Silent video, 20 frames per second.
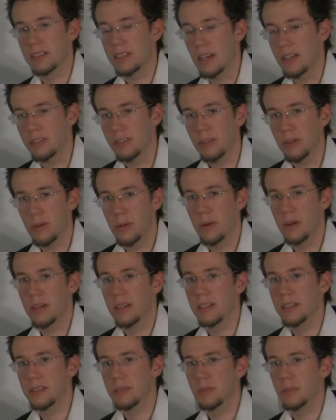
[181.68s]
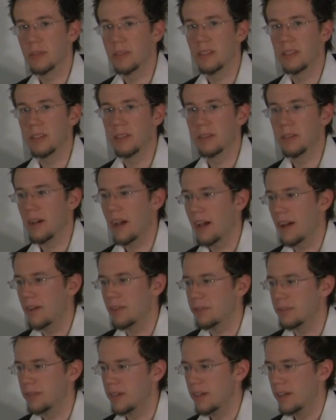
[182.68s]
the tetrachord is when you
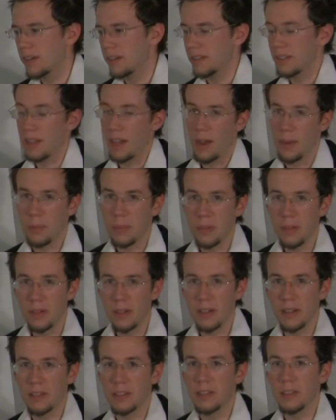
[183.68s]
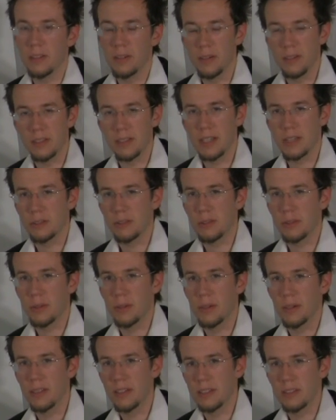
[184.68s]
have the upper and the lower
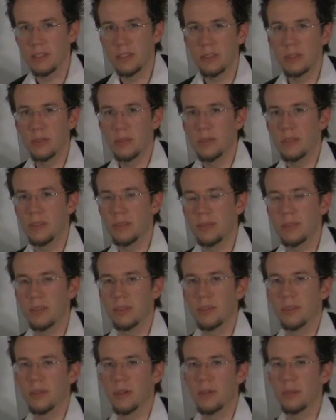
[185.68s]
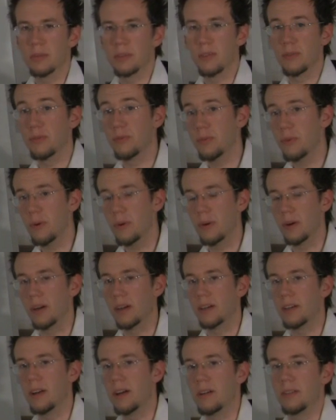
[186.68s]
tetrachord. It's two different groups of
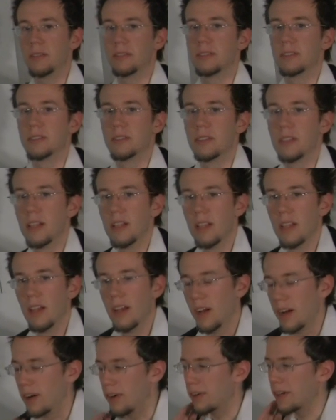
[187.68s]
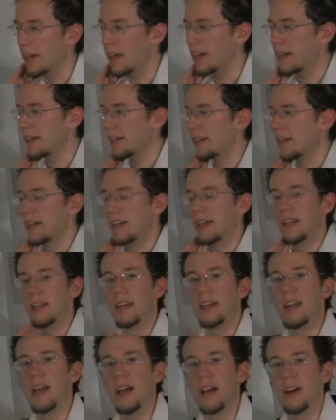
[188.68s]
4 notes. Okay?
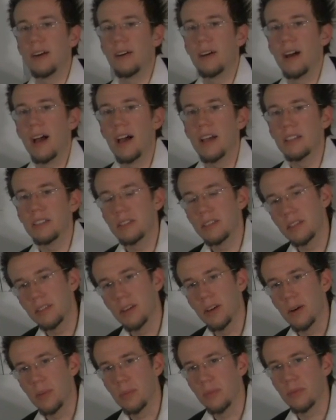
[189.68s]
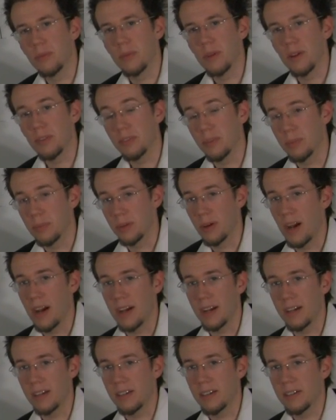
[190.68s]
Now, as you know before from
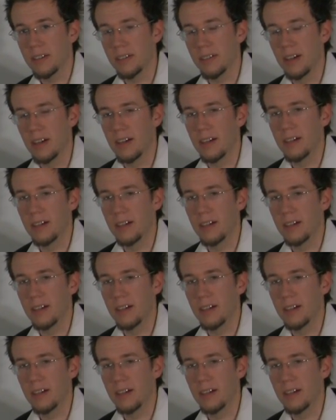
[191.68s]
prior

§ Assignment:
Set the data above down again exactly as given, with no pictures.

§ Answer section:
Silent video, 20 frames per second.
[181.68s]
[182.68s]
the tetrachord is when you
[183.68s]
[184.68s]
have the upper and the lower
[185.68s]
[186.68s]
tetrachord. It's two different groups of
[187.68s]
[188.68s]
4 notes. Okay?
[189.68s]
[190.68s]
Now, as you know before from
[191.68s]
prior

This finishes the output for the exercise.